### WHAT TO DO
Write back every entry exactly as it reads, with the pictures left behind.

### GIVEN RECORDS
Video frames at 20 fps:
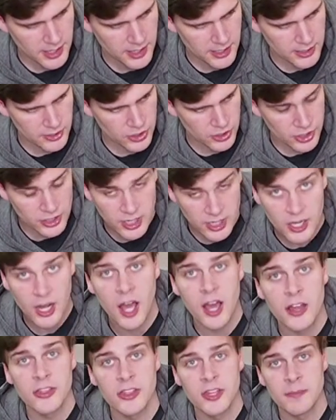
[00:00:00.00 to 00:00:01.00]
You're going to
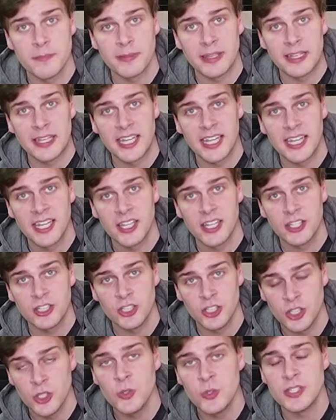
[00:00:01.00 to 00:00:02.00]
learn them
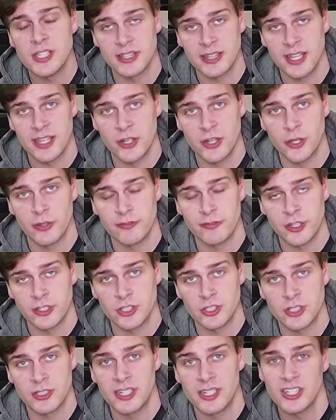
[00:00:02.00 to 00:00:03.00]
using that note
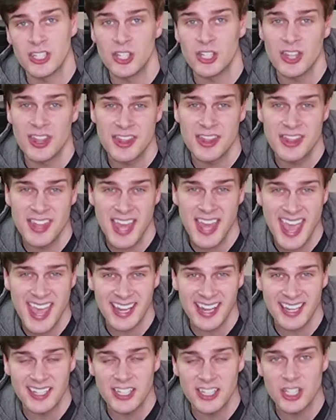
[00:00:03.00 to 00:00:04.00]
function. You
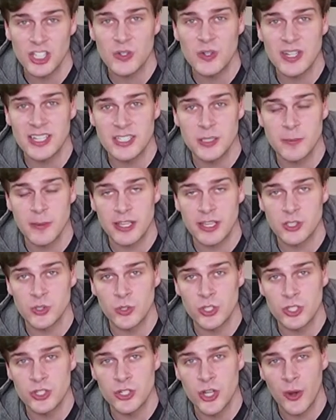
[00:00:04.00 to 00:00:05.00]
need to make sure
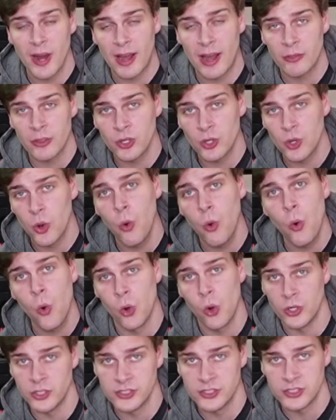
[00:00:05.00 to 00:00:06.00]
you know how the
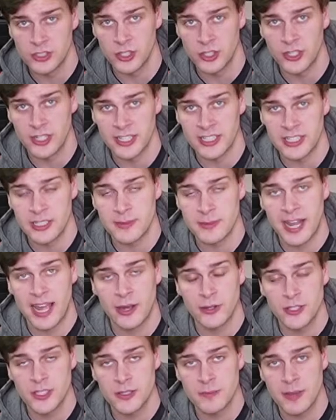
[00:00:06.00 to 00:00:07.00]
chords look in them and how
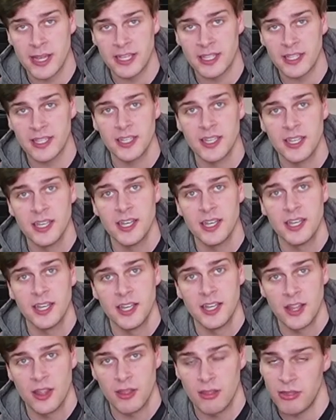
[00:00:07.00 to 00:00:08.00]
to make
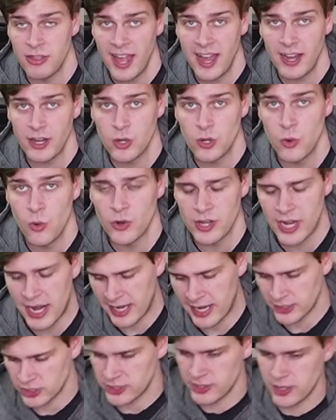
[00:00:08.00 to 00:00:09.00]
that chord
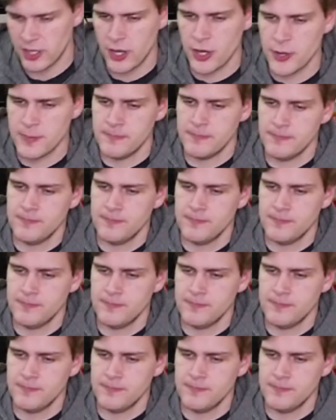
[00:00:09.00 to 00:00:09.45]
actually the home.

### RESPONSE TO THIS TASK
Video frames at 20 fps:
[00:00:00.00 to 00:00:01.00]
You're going to
[00:00:01.00 to 00:00:02.00]
learn them
[00:00:02.00 to 00:00:03.00]
using that note
[00:00:03.00 to 00:00:04.00]
function. You
[00:00:04.00 to 00:00:05.00]
need to make sure
[00:00:05.00 to 00:00:06.00]
you know how the
[00:00:06.00 to 00:00:07.00]
chords look in them and how
[00:00:07.00 to 00:00:08.00]
to make
[00:00:08.00 to 00:00:09.00]
that chord
[00:00:09.00 to 00:00:09.45]
actually the home.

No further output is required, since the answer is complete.